Home » Test » SCHAEFER, GOSFIELD, BLACKBURN, FREDDERSEN, BURTNER, CORRINGHAM, EDEN, NORMANDEAU: The Art of the Vir
SCHAEFER, GOSFIELD, BLACKBURN, FREDDERSEN, BURTNER, CORRINGHAM, EDEN, NORMANDEAU: The Art of the Vir
Conceived by Henry Cowell and built by Lev Theremin in 1931, the Rhythmicon was an instrument designed to produce impossibly complex layers of calculated pulsed tones - following the 'rhythm chord' scheme, outlined in Cowell's seminal book 'New Musical Resources'. Because of its rhythmic complexity the music he sketched there would have been unplayable by human beings (computers have no such difficulty - nor do player pianos, as Conlon Nancarrow brilliantly demonstrated). Cowell's very few pieces for the instrument, performed only a handful of times, were never recorded and, of the three instruments built, only one working model survives, at the Smithsonian. The works here were made using a virtual Rhythmicon, designed by Nick Didkovsky. Mostly working with long electronic tones (notable exceptions are Blackburn's 'Henry & Mimi', which uses piano samples, and Eden's vocal piece), these works, while fairly interesting in themselves, do not announce the Rhythmicon as a unique resource. They sound in fact like any number of recent computer generated recordings. Perhaps this was inevitable, but then why stress the Rhythmicon, which has such a strong historical meaning, when there is no attempt to use it to do what Cowell designed it to do?
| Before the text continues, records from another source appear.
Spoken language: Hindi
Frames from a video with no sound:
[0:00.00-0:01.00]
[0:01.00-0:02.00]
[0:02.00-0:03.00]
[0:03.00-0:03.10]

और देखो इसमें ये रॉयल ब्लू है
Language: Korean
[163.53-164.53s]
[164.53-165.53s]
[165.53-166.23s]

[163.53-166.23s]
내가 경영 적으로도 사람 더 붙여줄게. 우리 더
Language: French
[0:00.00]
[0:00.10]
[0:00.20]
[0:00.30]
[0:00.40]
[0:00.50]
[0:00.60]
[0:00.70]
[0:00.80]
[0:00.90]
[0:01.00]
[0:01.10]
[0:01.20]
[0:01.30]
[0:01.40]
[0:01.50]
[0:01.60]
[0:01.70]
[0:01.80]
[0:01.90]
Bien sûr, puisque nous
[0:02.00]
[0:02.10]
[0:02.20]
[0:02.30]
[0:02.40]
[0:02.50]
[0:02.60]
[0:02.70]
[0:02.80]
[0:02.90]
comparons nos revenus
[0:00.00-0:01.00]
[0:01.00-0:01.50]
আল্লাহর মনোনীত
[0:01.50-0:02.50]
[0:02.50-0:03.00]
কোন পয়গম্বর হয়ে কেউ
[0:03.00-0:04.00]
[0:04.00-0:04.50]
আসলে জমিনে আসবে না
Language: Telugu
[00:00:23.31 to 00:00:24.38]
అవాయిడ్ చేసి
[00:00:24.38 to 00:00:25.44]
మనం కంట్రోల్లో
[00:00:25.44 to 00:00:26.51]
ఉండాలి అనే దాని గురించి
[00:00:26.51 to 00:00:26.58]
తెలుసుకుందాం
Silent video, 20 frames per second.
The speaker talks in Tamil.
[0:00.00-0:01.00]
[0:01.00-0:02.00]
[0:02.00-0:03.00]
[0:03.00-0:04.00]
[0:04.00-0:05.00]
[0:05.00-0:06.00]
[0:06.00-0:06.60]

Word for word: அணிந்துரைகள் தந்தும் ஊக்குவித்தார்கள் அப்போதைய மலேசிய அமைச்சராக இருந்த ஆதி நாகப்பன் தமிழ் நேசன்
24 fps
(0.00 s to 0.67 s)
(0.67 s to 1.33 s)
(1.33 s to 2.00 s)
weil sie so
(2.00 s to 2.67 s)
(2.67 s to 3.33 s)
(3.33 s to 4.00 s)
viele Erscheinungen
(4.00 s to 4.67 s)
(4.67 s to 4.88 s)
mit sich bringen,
For a CD that recognises the instrument for the first time, I think reference recordings of the original would have been useful; and a reconstruction of at least one of Cowell's own pieces, to provide an historical context. There is a moment in Blackburn's piece where possibility gleams, but it is not pursued. All of Nancarrow, and Johnny Reinhard's reconstruction of Ives' Universe Symphony come closer to Cowell's dreams than anything here. That's not to say that these are not fine in their own right - and they certainly were made with the virtual instrument - however, an historic tribute to the Rhythmicon remains to be made.